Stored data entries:
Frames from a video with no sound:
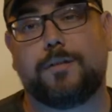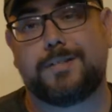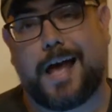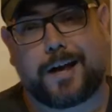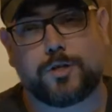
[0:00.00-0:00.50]

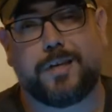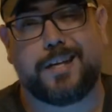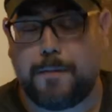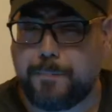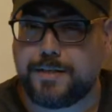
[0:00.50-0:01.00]
is actually an
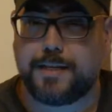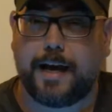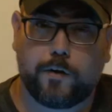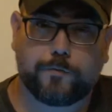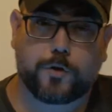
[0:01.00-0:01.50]
NPC
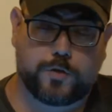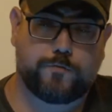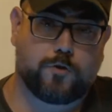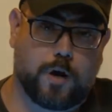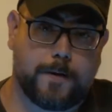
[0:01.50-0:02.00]
out of Curse of
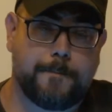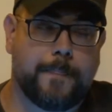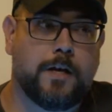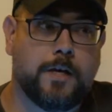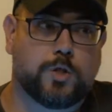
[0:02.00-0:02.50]
Strahd.
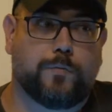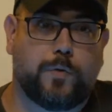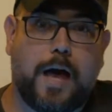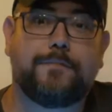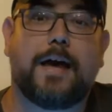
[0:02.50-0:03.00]
So if
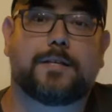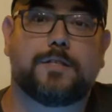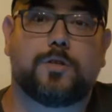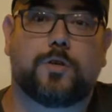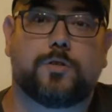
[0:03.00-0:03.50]
you have
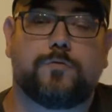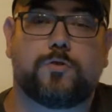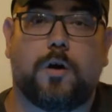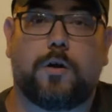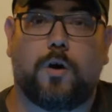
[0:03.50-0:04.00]
access to Curse of
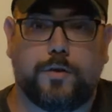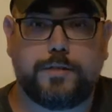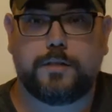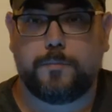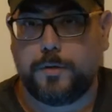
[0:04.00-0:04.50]
Strahd on
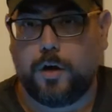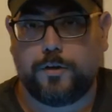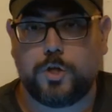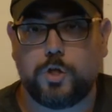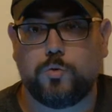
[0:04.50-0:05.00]
D&D
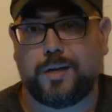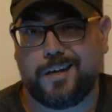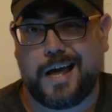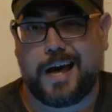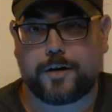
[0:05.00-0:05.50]
Beyond, you
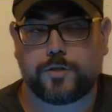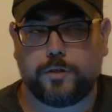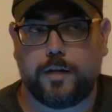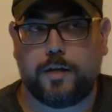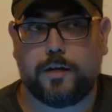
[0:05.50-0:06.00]
can
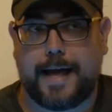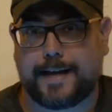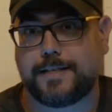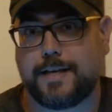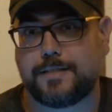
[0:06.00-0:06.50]
actually
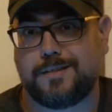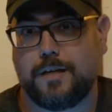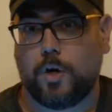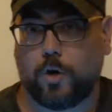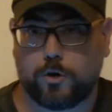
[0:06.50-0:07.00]
access
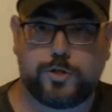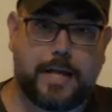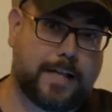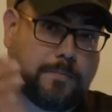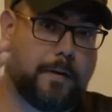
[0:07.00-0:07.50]
her
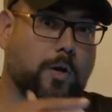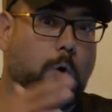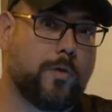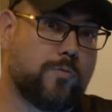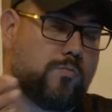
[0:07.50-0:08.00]
stats by
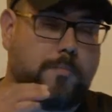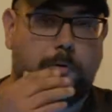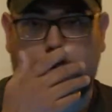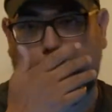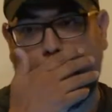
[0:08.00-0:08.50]
going through the
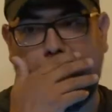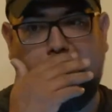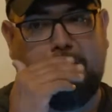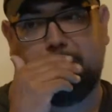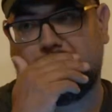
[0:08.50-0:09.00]
book.
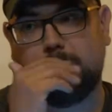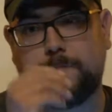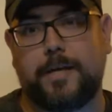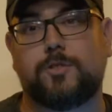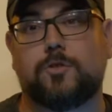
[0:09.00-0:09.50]
She has
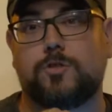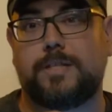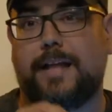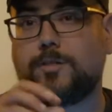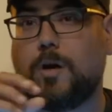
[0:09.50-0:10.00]
based her
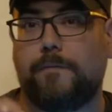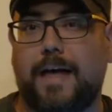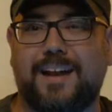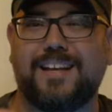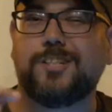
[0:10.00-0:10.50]
stats on
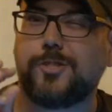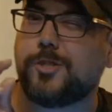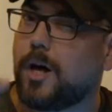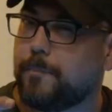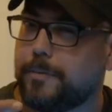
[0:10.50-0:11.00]
that. She's
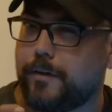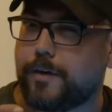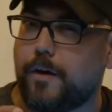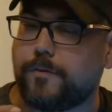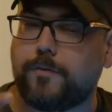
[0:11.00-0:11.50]
not a player
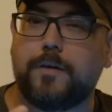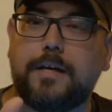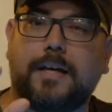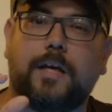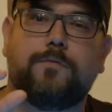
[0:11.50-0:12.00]
character,
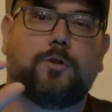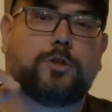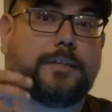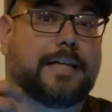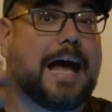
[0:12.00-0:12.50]
even though
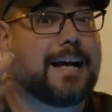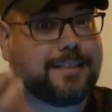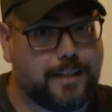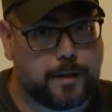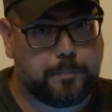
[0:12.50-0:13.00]
she's
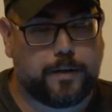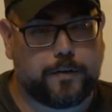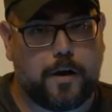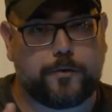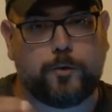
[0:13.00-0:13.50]
acting like a player
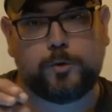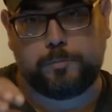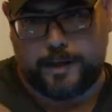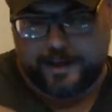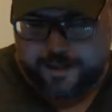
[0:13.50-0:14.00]
character who's playing an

WHAT YOU NEED TO DO: For this exercise, please reproduce the records above exactly and drop the images.

FINISHED TASK:
Frames from a video with no sound:
[0:00.00-0:00.50]

[0:00.50-0:01.00]
is actually an
[0:01.00-0:01.50]
NPC
[0:01.50-0:02.00]
out of Curse of
[0:02.00-0:02.50]
Strahd.
[0:02.50-0:03.00]
So if
[0:03.00-0:03.50]
you have
[0:03.50-0:04.00]
access to Curse of
[0:04.00-0:04.50]
Strahd on
[0:04.50-0:05.00]
D&D
[0:05.00-0:05.50]
Beyond, you
[0:05.50-0:06.00]
can
[0:06.00-0:06.50]
actually
[0:06.50-0:07.00]
access
[0:07.00-0:07.50]
her
[0:07.50-0:08.00]
stats by
[0:08.00-0:08.50]
going through the
[0:08.50-0:09.00]
book.
[0:09.00-0:09.50]
She has
[0:09.50-0:10.00]
based her
[0:10.00-0:10.50]
stats on
[0:10.50-0:11.00]
that. She's
[0:11.00-0:11.50]
not a player
[0:11.50-0:12.00]
character,
[0:12.00-0:12.50]
even though
[0:12.50-0:13.00]
she's
[0:13.00-0:13.50]
acting like a player
[0:13.50-0:14.00]
character who's playing an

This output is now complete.